I walk across the field on Doug's arm, feeling my stomach
churn. This is supposed to be one of the highlights of my high school career, and I can't even enjoy it.

The queen candidates stand in a row, clutching the bouquets of flowers our male escorts presented each of us with. One by one, we step up to the mic to introduce ourselves and answer a question posed by Frick.

I am the last to go. I didn't even really hear anyone else's answers. I'm too lost in my own head.

When it is my turn, Frick looks at me and very pointedly asks, “Who would you say is your greatest role model, and what would you do if you found out that person wasn't who you thought they were?”

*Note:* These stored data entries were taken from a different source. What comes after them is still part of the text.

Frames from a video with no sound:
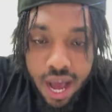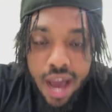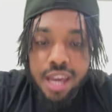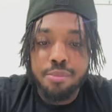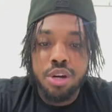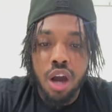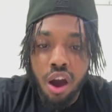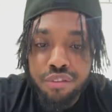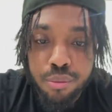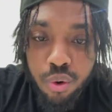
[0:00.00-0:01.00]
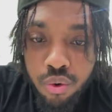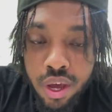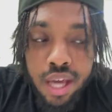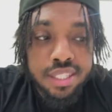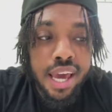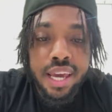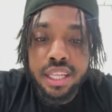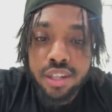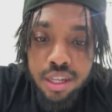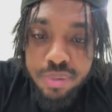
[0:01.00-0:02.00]
I am comfortable taking
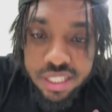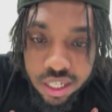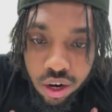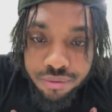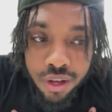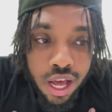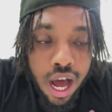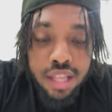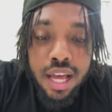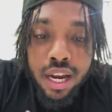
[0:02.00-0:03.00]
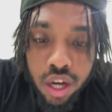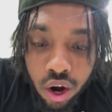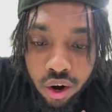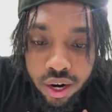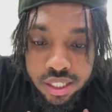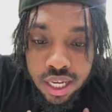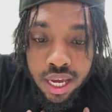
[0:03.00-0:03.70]
30% off a lot of cards.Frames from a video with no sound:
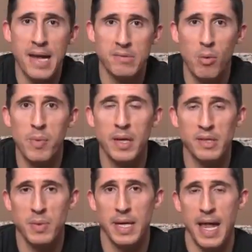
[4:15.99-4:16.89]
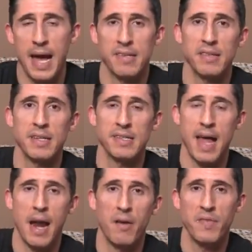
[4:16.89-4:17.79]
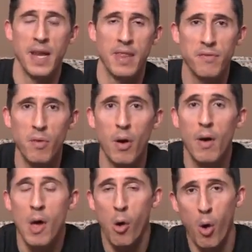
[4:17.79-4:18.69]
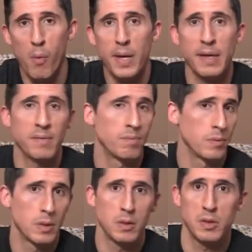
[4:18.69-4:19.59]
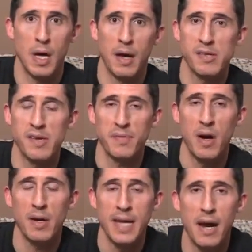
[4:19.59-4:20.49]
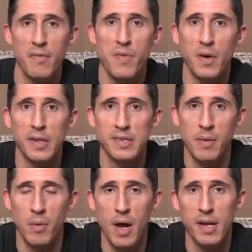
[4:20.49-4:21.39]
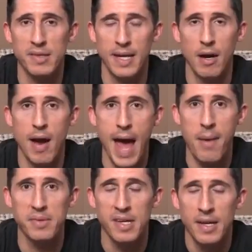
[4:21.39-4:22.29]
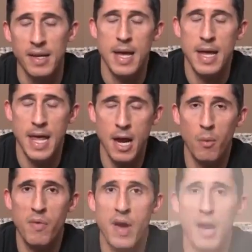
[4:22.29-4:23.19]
possible because we can actually slide our feet on the floor. Or we can shift our entire focus somewhere else, like our abs. And here we've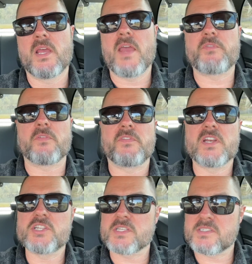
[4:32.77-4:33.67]
If your
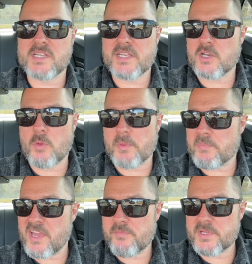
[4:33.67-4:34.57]
finish is sitting in open
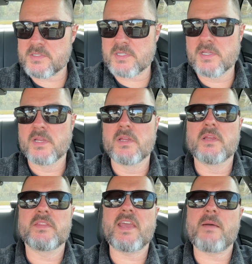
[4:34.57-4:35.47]
pavement,
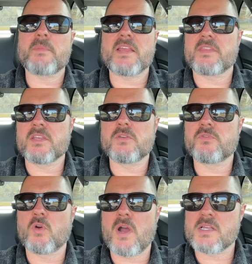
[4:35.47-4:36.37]
the app might think you've
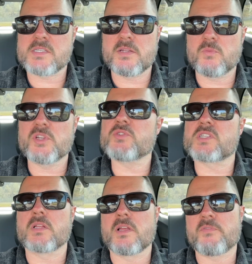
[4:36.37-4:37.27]
crossed it when you
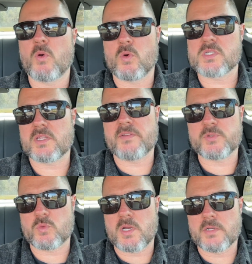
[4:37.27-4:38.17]
still have course left
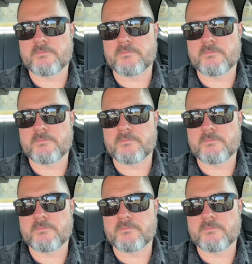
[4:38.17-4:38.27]
to run.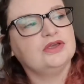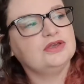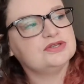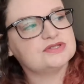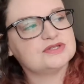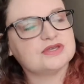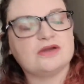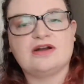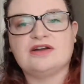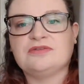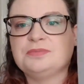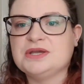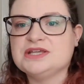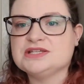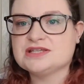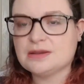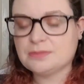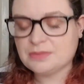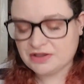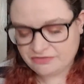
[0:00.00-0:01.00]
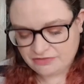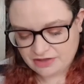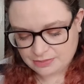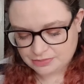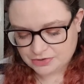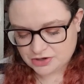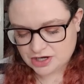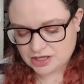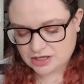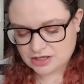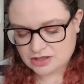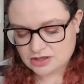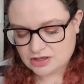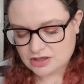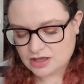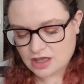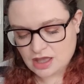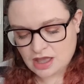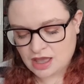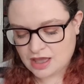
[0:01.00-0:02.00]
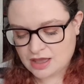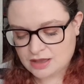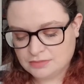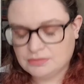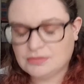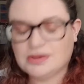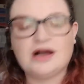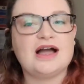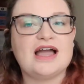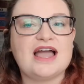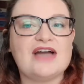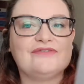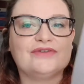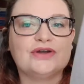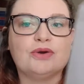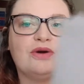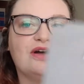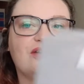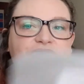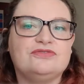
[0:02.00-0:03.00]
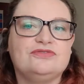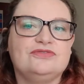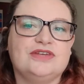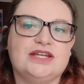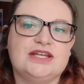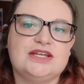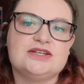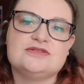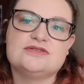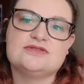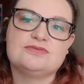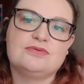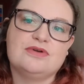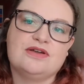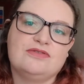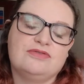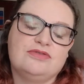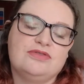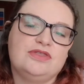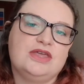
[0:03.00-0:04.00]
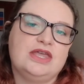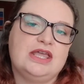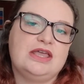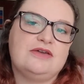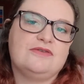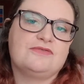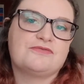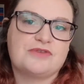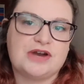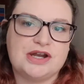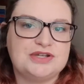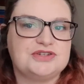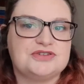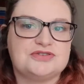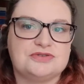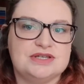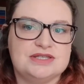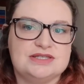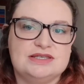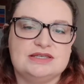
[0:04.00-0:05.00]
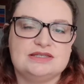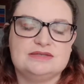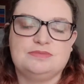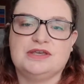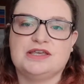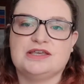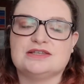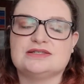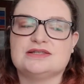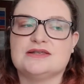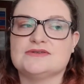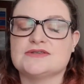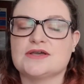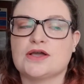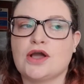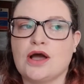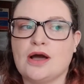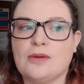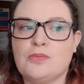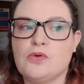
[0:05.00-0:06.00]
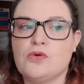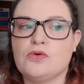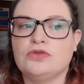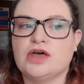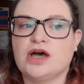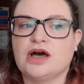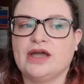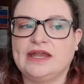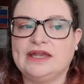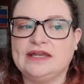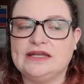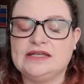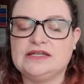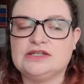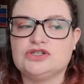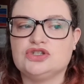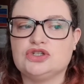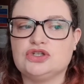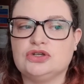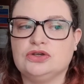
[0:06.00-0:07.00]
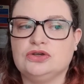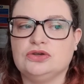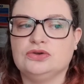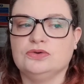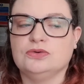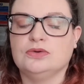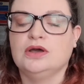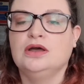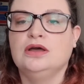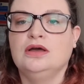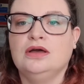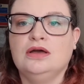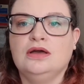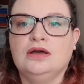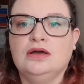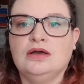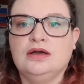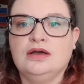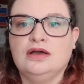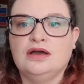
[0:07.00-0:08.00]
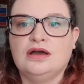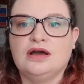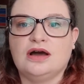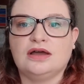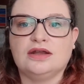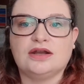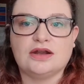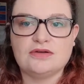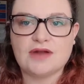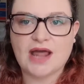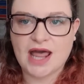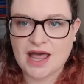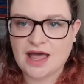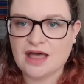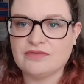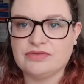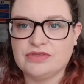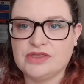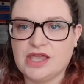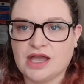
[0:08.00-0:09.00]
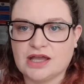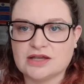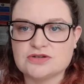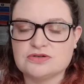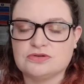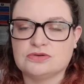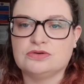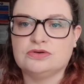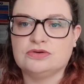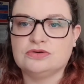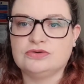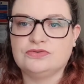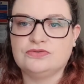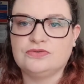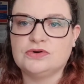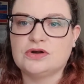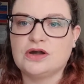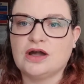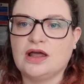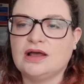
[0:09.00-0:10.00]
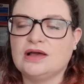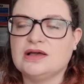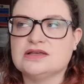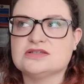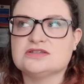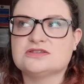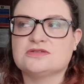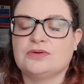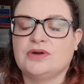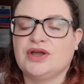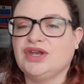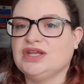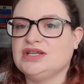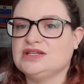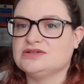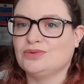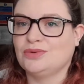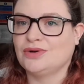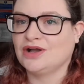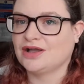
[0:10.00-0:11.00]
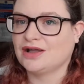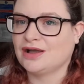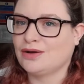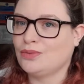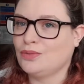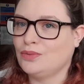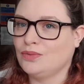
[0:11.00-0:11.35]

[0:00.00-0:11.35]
So I've picked up my fabric. I haven't quite finished with the thread choices because there's a couple that I need to, I don't have the actual called for colour, so I need to work out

The smirk on her face says it all. She knows. Somehow, she knows about Natalie.

I open my mouth to speak but no words come out. I am shaking. I am standing in front of hundreds of people, all of them waiting for me to say something, anything, and I don't have a single word.

The mic catches my sob, amplifies it out to the crowd. I drop my bouquet, cover my mouth with my hands, and run off the field. I don't stop running until I get to my car.

All that work. All those plans.

I rock back and forth, shaking, and am startled when I see a concerned Doug gesturing at me to roll down the window.

“I can't,” I say. Then I start the car and peel out of the parking lot.

FIFTY-FIVE
Alexandra

I reach my house in record time. I can't believe I just did that. Me, Alexandra Miles. Turns out these colors
do
run.

As soon as I enter I can hear Natalie clanging around in the kitchen. Seething, I storm in there, ready to rip her a new one.

“You,”
I say, pointing at her. “You have ruined
everything
.”

“What are you talking about?” Natalie asks. “Is the game over already?”

“It's all over, Mother. I've lost it all. To protect
you
.”

“I still don't know what you're talking about.”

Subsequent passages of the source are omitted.